Description of the task — Look through the data below and output, unchanged, every line from the one holding "Verbatim transcript: saya" through the one holding "[0:01.80-0:02.60]", inclusive. Skip the pictures.

Supplied entries —
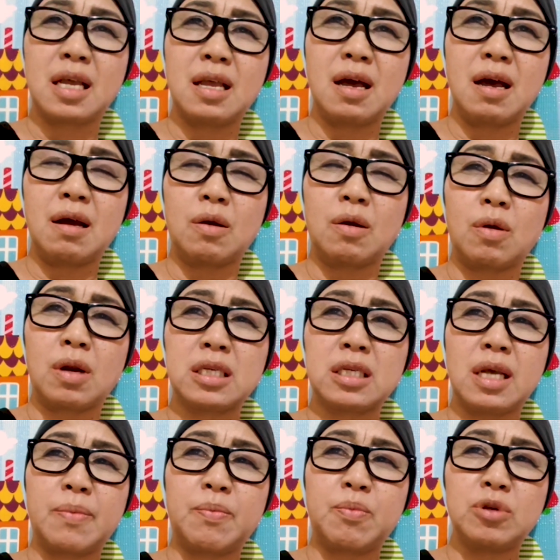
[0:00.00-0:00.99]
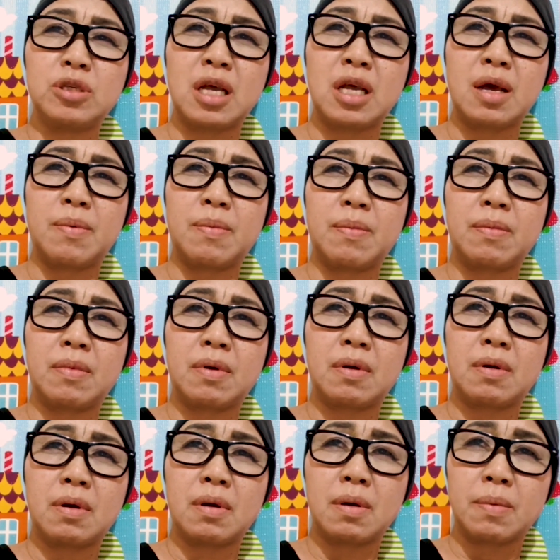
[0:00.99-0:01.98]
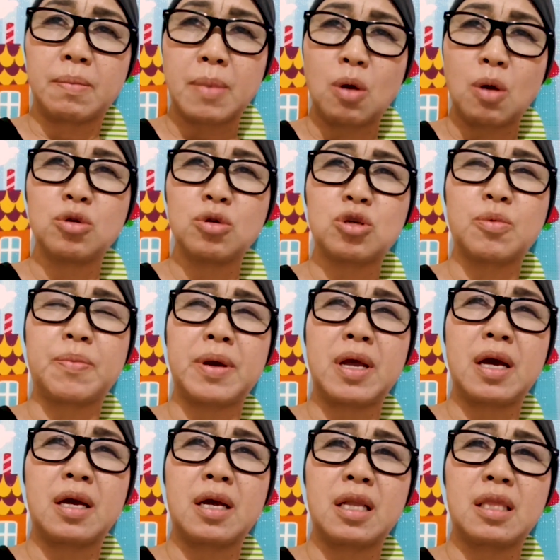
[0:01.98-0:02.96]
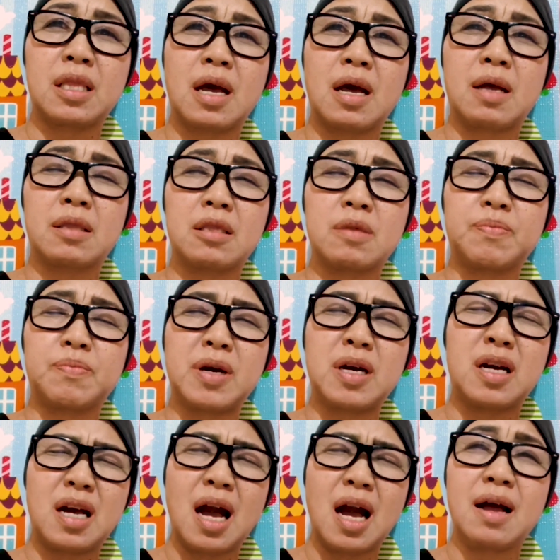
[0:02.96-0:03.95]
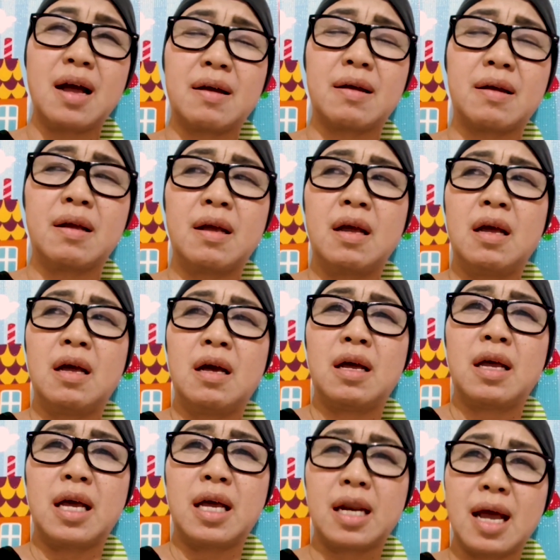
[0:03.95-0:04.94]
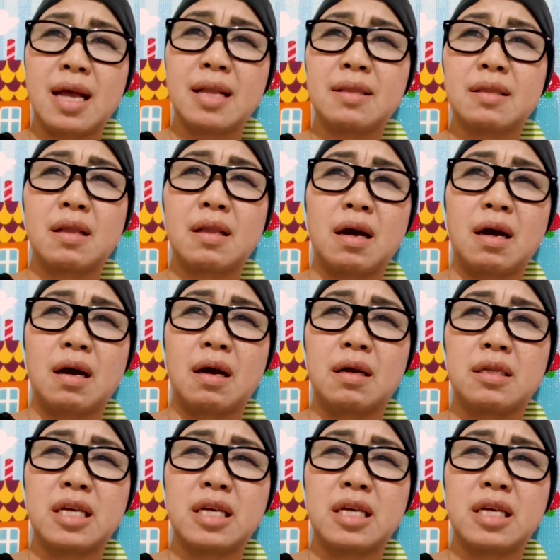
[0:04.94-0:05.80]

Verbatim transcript: saya kalau ke siapa saya eh, mau supaya kita pegang erat eh,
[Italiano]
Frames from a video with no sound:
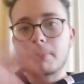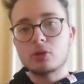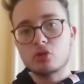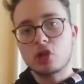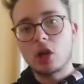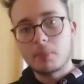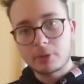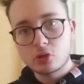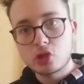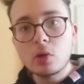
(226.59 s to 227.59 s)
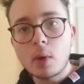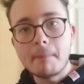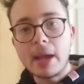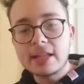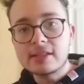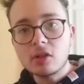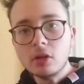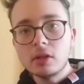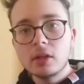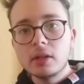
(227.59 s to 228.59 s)
ha preso giallo, ha preso
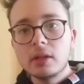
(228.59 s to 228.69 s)
5,5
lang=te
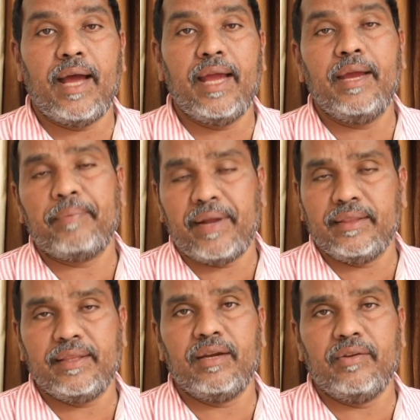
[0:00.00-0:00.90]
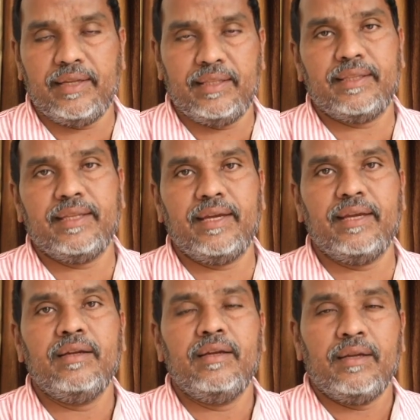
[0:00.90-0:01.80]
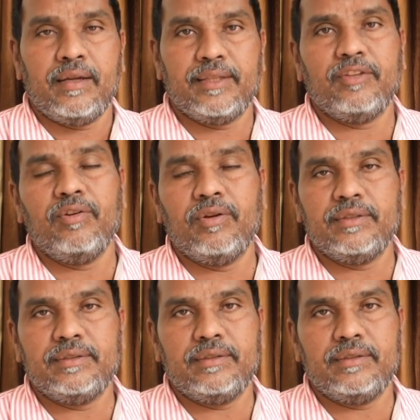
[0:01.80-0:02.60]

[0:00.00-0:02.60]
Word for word: ఆయా ప్రాంతాల్లో ఏదైతే గతంలో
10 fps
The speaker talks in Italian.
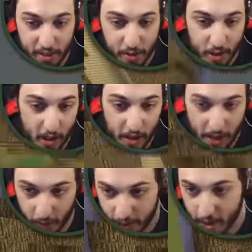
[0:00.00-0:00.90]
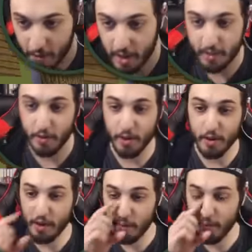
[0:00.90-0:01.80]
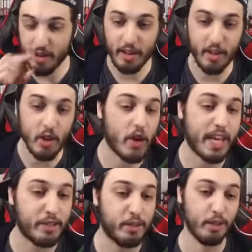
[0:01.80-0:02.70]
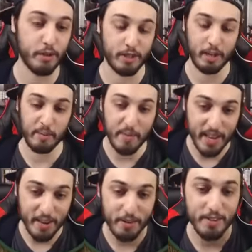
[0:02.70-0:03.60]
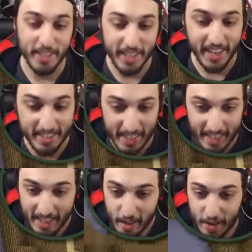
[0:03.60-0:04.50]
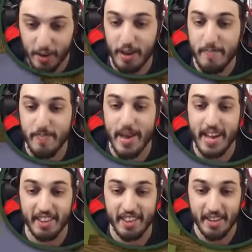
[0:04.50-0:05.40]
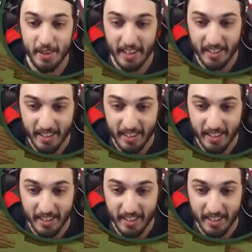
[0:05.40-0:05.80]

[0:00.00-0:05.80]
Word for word: io... tanto, allora, questa volta voglio farmi... Gli ho chiesto di votarmi bene, voglio vedere se fanno le merde o che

Result of this task —
Verbatim transcript: saya kalau ke siapa saya eh, mau supaya kita pegang erat eh,
[Italiano]
Frames from a video with no sound:
(226.59 s to 227.59 s)
(227.59 s to 228.59 s)
ha preso giallo, ha preso
(228.59 s to 228.69 s)
5,5
lang=te
[0:00.00-0:00.90]
[0:00.90-0:01.80]
[0:01.80-0:02.60]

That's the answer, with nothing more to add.